Appreciate your teachers, even if you don’t enjoy their class or teaching style. They may be the single thread that protects your life in a moment of terror.

On working hard
“School is hard.” This profound bit of truth comes from an eighth grader I know.

For some of you – I’m thinking especially of the high school seniors and college freshmen among you – there may be a temptation to play a little too hard. Just remember why you’re in school. First and foremost, you’re there to learn and to work hard. Learning how to add in the rest (the fun parts) is the first step toward becoming a well-rounded adult while also discovering the parts of life that fuel your passions.

On finding joy
While some of you parents out there – and even some of you students, too – may be overjoyed at the prospect of a new school year, others of you will have to work a little harder to find joy in school. But it’s worth the effort to find something you love about school. Try a new activity or class, or try out for a team or the school play. These extras give you an opportunity to learn more about yourself and forge strong bonds with friends new and old. School may be hard (see previous category), but it doesn’t have to be miserable.

On keeping the faith
Whether it was Vacation Bible School, a youth mission trip or just fun, relaxed summertime visits at church, you may have experienced some great “mountaintop” moments in your faith while school was out. Look for ways to carry those moments with you into the school year, and if you’re a college student, I encourage you to get tapped into a faith community near your college – even if you really, really loved your home church youth group and think you’ll come home every weekend to see your familiar friends there.
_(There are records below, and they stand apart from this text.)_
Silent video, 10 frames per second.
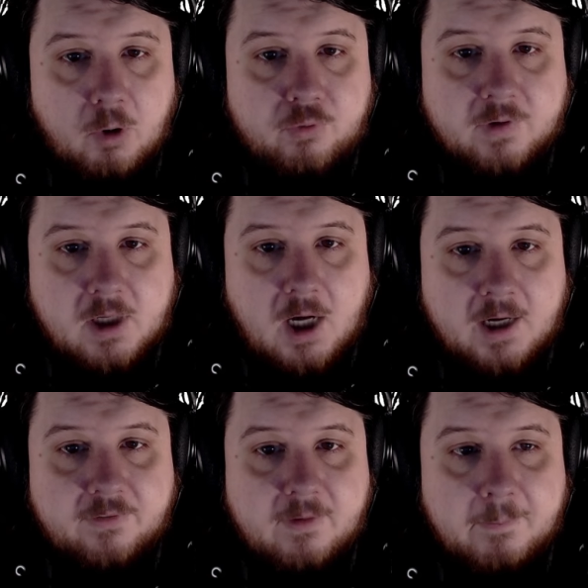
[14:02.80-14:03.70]
of
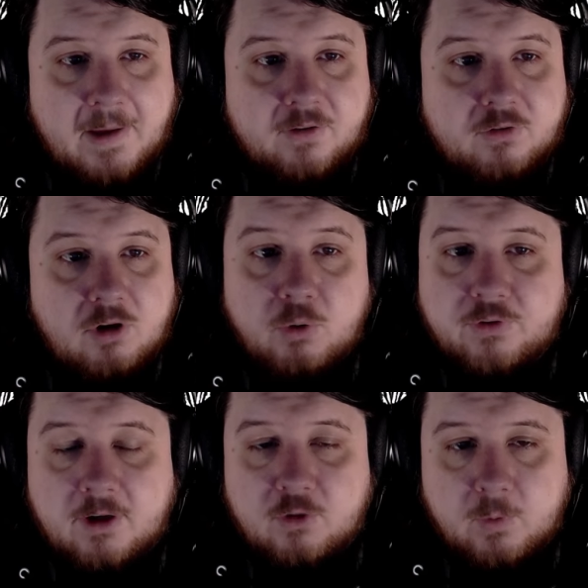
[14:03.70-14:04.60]
Dukakis that makes no
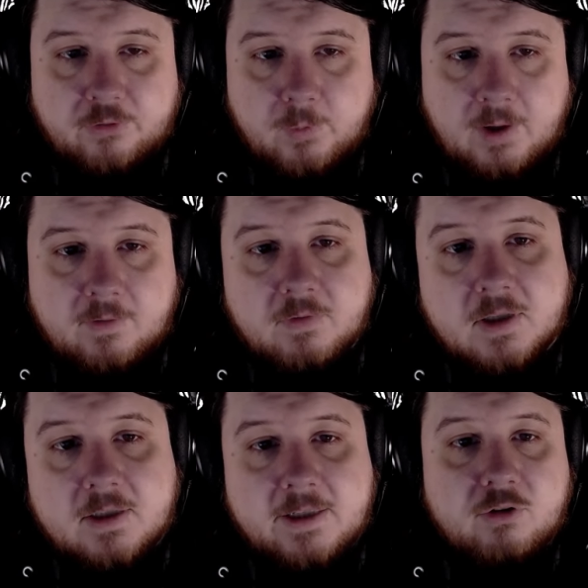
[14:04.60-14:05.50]
sense whatsoever for
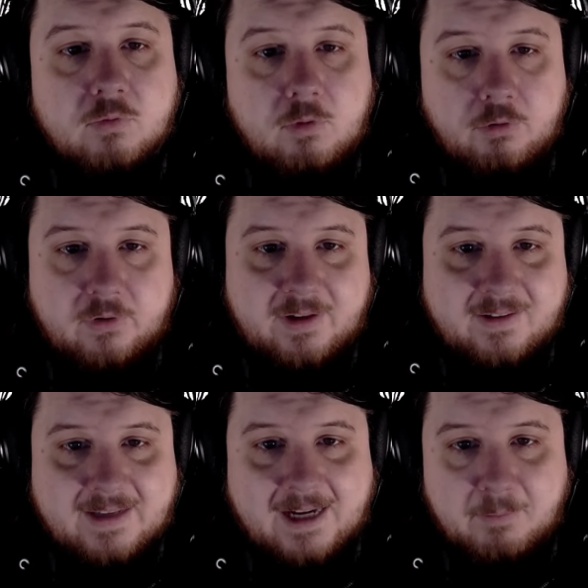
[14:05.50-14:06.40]
Clinton to ruthlessly
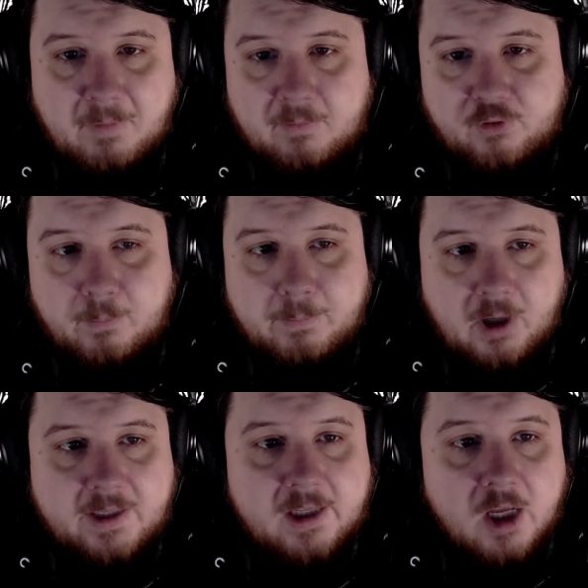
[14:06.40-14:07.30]
attack a member of his own
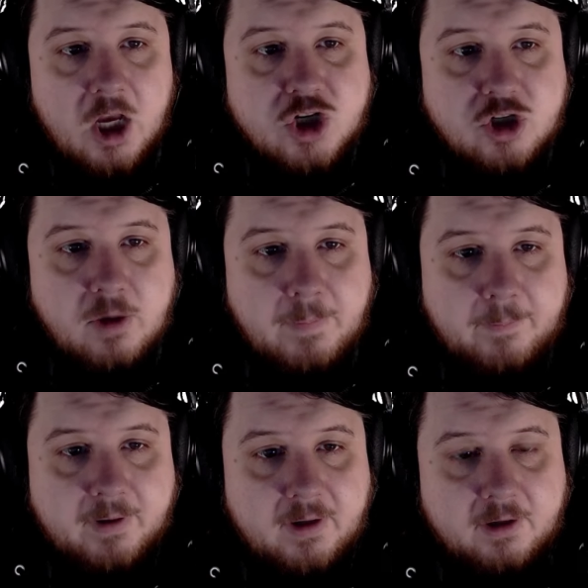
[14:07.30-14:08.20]
party, should have been
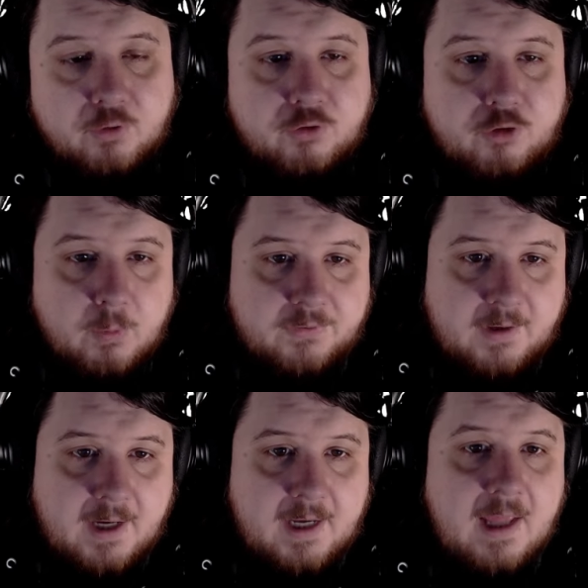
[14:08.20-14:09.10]
political
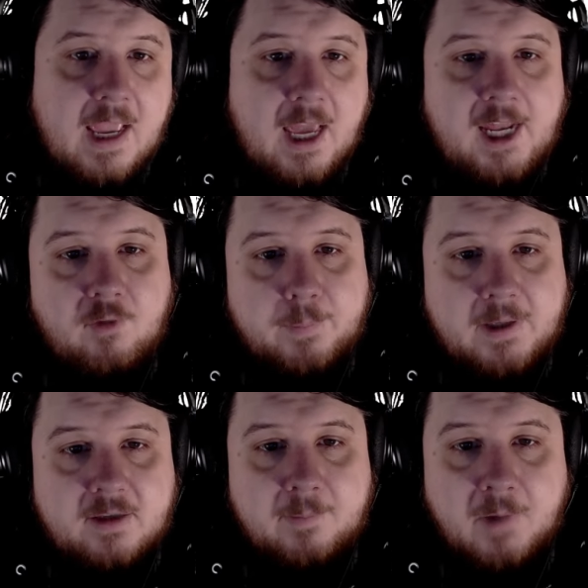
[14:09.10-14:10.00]
suicide, and he
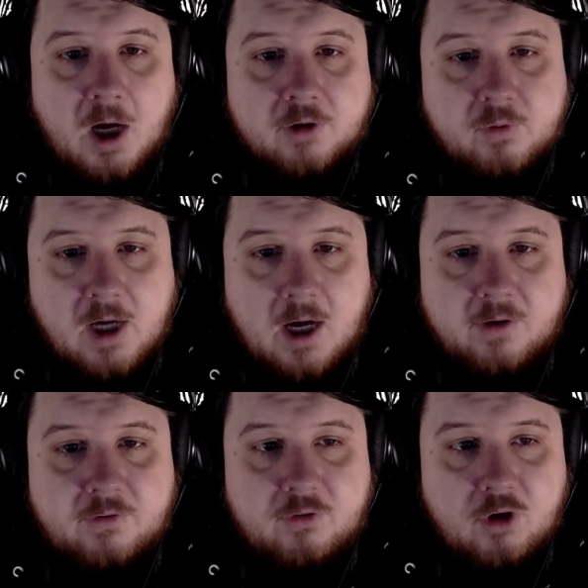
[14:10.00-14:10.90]
repeatedly mocked
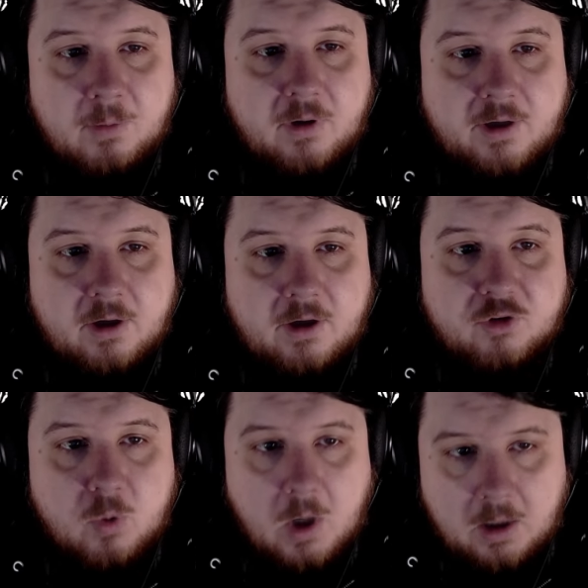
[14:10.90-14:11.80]
Dukakis' noble and earnest
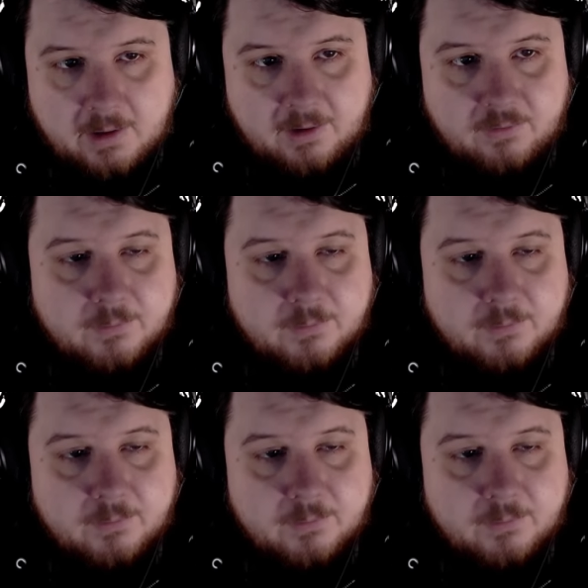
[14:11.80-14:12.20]
qualities.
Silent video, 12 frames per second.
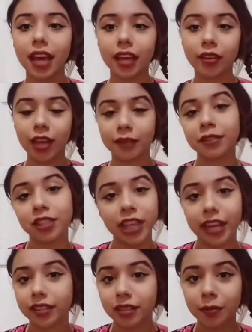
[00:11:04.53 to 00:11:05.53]
you have to
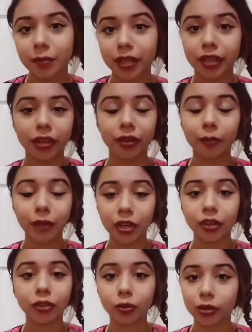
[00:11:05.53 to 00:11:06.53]
chant in the
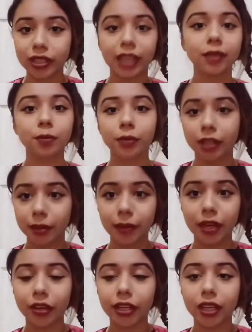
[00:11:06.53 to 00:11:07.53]
mirror 3 times, Bloody
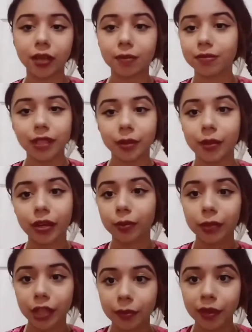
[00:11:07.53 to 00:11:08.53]
Mary, Bloody
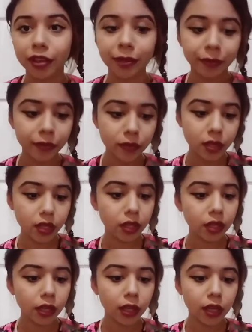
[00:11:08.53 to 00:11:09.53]
Mary, Bloody Mary.
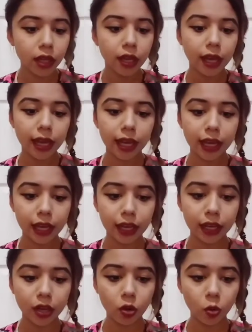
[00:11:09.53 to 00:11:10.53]

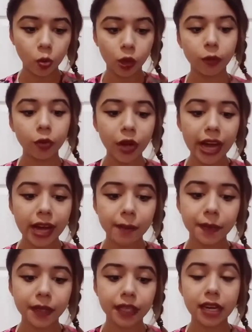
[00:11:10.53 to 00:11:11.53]
And what will
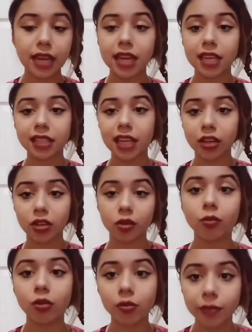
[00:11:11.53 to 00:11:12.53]
happen is that
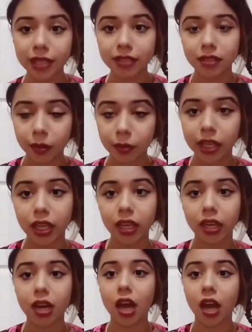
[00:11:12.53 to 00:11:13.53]
you will be
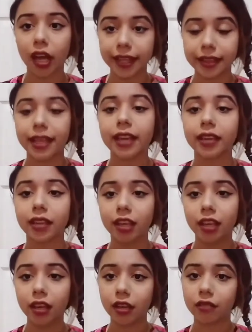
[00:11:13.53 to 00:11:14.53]
summoning a
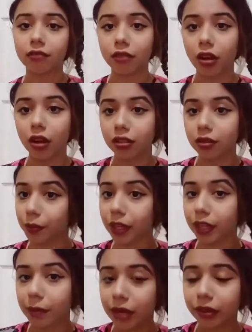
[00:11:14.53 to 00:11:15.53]
lady called
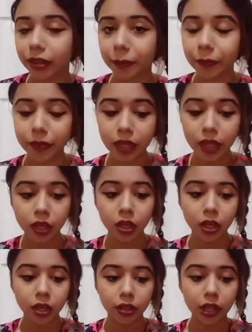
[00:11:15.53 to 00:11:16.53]
Bloody Mary.
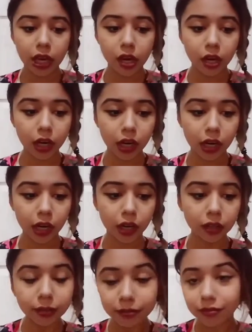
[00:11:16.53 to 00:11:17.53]
There
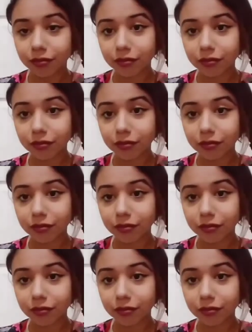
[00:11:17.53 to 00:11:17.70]
are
When I was in college, my faith was sometimes the only thread that held me together while it seemed like everything else was falling apart around me. Give yourself a gift of a community of faith wherever you are. Keep looking if the first place you land doesn’t quite fit. Faith and a community of believers will strengthen you in ways nothing else can.

For those of you past your own school years, do you have any advice for these young ones going back to school?

For those of you going back to school, do you have any advice you’d like to get from my readers?